Palermo

Venerdì 22 Novembre 2024

La rapina alla Snai di Palermo e la «bugia» al clan, così Incontrera coprì il figlio

Il luogo in cui è stato ucciso Giuseppe Incontrera
Giuseppe Incontrera
Salvatore Incontrera fu arrestato nel 2016 per un’aggressione

Dal grande affare della droga alle più rudimentali attività: le estorsioni e le rapine erano pane quotidiano per i sodali del mandamento di Porta Nuova. Nell’ordinanza firmata dal gip Filippo Serio appare pure un movimentato colpo al centro di scommesse Snai di via Silvio Pellico e nel quale sarebbe coinvolti pure il figlio del boss Giuseppe Incontrera, ucciso pochi giorni fa in un agguato alla Zisa.

La rapina a Capodanno

Secondo le dichiarazioni delle vittime e dalla visione delle telecamere di sorveglianza, nel pomeriggio del primo gennaio scorso due giovani con il volto coperto ed armati di pistola avevano fatto irruzione nel centro e, minacciando i due responsabili dell'agenzia, si erano fatti consegnare 14.500 euro. A uno dei due dipendenti, trattenuto con la forza, veniva impedito di raggiungere il figlioletto di 5 anni. che lo aspettava fuori in auto.
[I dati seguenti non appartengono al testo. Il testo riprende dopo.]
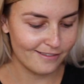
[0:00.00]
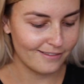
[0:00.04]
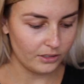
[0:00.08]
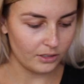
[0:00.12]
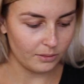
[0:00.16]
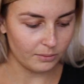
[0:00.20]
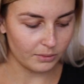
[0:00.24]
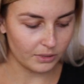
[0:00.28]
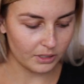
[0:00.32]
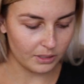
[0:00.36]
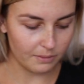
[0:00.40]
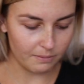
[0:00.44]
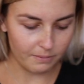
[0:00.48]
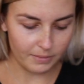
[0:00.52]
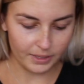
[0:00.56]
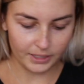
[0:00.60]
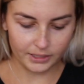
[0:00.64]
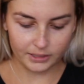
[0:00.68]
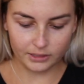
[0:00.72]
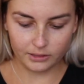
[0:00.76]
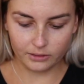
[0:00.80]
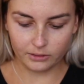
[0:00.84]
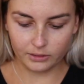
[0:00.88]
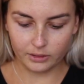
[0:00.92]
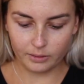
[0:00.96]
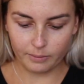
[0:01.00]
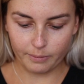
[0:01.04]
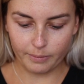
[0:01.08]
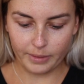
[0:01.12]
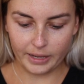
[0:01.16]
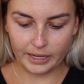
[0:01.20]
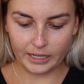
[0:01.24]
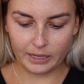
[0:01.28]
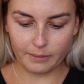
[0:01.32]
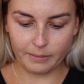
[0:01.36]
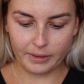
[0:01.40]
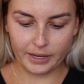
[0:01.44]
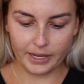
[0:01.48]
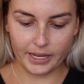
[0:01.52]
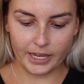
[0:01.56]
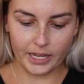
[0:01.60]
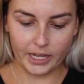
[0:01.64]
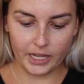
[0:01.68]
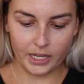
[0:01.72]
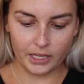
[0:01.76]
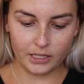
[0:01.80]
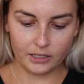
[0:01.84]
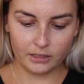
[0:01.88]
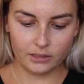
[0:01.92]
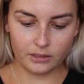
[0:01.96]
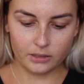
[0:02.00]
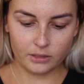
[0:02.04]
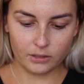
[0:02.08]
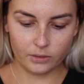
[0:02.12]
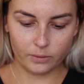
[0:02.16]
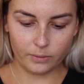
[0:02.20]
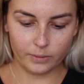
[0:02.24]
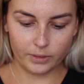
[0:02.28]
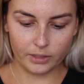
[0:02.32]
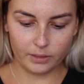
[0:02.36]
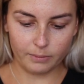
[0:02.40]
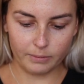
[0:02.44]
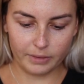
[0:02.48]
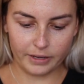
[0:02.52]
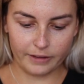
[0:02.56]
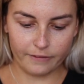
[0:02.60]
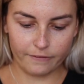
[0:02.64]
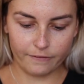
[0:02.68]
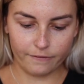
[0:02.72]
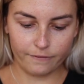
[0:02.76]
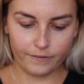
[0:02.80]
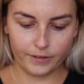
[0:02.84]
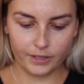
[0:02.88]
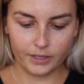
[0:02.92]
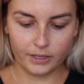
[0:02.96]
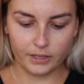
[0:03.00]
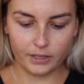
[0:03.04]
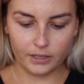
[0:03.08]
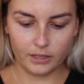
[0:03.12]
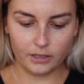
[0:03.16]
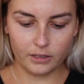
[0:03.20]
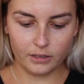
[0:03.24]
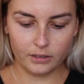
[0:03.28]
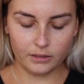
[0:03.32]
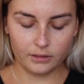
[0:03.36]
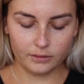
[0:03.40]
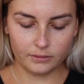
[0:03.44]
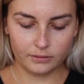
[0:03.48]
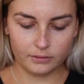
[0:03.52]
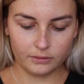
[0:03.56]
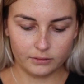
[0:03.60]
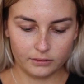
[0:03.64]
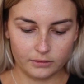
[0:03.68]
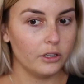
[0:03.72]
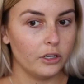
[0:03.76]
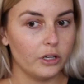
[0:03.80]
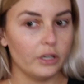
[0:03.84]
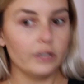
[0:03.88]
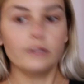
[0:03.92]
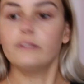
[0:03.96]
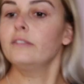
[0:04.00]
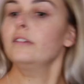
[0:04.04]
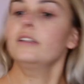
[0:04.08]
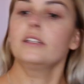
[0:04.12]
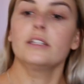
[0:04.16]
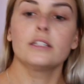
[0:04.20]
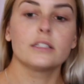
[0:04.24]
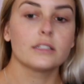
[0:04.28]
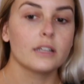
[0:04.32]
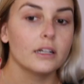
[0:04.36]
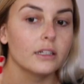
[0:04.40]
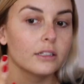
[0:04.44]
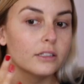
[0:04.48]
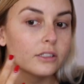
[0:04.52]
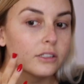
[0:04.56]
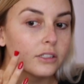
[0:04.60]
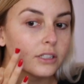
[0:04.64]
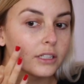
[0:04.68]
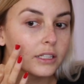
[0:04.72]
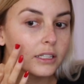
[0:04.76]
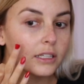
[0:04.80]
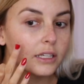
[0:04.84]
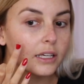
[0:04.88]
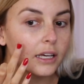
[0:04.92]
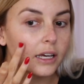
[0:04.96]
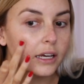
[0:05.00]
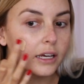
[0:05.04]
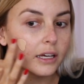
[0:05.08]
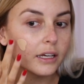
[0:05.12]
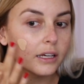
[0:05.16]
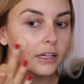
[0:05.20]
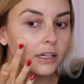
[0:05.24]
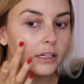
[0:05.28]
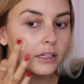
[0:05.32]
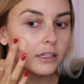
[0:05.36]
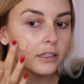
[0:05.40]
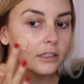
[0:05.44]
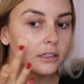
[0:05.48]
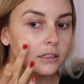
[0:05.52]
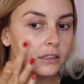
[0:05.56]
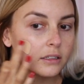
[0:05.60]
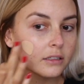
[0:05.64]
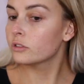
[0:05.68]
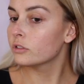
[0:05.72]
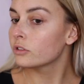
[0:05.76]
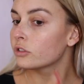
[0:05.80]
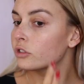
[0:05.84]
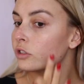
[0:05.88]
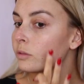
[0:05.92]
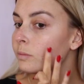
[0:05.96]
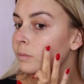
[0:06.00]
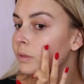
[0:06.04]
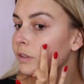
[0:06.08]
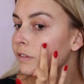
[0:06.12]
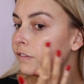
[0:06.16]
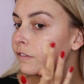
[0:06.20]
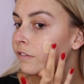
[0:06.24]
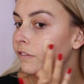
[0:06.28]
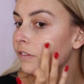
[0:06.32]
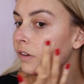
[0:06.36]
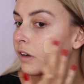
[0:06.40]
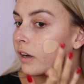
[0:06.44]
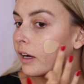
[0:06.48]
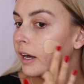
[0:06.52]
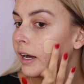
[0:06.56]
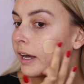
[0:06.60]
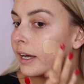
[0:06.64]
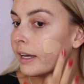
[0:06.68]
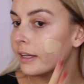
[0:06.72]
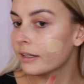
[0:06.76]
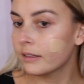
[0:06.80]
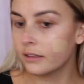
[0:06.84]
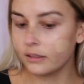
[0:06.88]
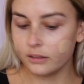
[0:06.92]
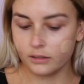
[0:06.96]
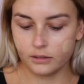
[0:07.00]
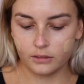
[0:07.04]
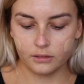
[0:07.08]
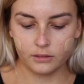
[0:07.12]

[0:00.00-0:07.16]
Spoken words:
So I'm just going to mix it on the back of my hand with my finger. Hopefully this colour is okay. Should be fine.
Il boss rimprovera il figlio

Il boss chiedeva conto e ragione su chi avesse preso l’iniziativa criminale, rimproverando il figlio Salvatore sulle cattive figure che gli faceva fare con il clan e avvertendolo sul fatto che sbagliava a pensare che non avrebbe mai potuto subire ritorsioni per il suo ruolo nel contesto malavitoso: «Non fate più niente qua, per nessun motivo al mondo...perché sempre tu sei, giusto? E non può essere, io domani devo andare a fare discorsi e mi vengono a prendere di petto...». I due, secondo le intercettazioni fatte dai carabinieri, avevano fatto la rapina per fare fronte a debiti contratti proprio con il gioco d'azzardo.

La versione di comodo

Ma la preoccupazione dell’uomo d’onore era legata alla risoluzione del guaio con il clan perché a lui non preoccupavano le indagini degli sbirri, ma solo la possibilità che le vittime della rapina, riconoscendolo, avrebbero potuto rivolgersi agli esponenti mafiosi per avere conto e ragione di quello che era accaduto. Per evitare qualsiasi problema e mettersi in «regola», avrebbe raccontato al reggente del mandamento una verità distorta sulla commissione della rapina. Così, la versione della rapina non autorizzata era stata trasformata a favore del figlio pasticcione, che appariva quasi come fortuito difensore della inviolabilità del territorio: era stato lui a sorprendere i banditi durante la rapina con un bottino di 5 mila euro e, conoscendo uno degli stessi, aveva preteso una somma di denaro da destinare all'organizzazione criminale: «A posto, gli dico che ti sei fatto dare soldi come regalo - suggerisce Incontrera al figlio ed al complice -. Domani mattina fatemi avere 1.000 euro a testa». Naturalmente, lui non ne sapeva nulla perché qualsiasi attività illecita commessa nel loro territorio doveva essere sempre preventivamente autorizzata dall'organizzazione criminale e tutti quelli che in passato si erano resi responsabili di simili azioni, erano stati schifati dal sodalizio criminale: «La batteria che c'era ... dove si mangia non si sputa».

L'imprenditore edile

E che a Porta Nuova bisognava muoversi con cautela, lo sapeva bene pure l’imprenditore edile che si era reso molto disponibile a svolgere i lavori edili nella casa di un boss senza pretendere sino a quel momento alcun pagamento, visto che era riuscito ad abbattere i costi pretendendo dai vari soggetti interessati di lavorare o fornire quanto necessario gratuitamente. Ma ribadiva che sarebbero stati ripagati in futuro. L’imprenditore, sottolineano gli inquirenti, aveva rinunciato al corrispettivo anche in previsione di possibili «aiuti» da parte dei mafiosi beneficiati: «Neanche ha voluto un euro - racconta un indagato - Mi ha detto a posto... ci siamo capiti».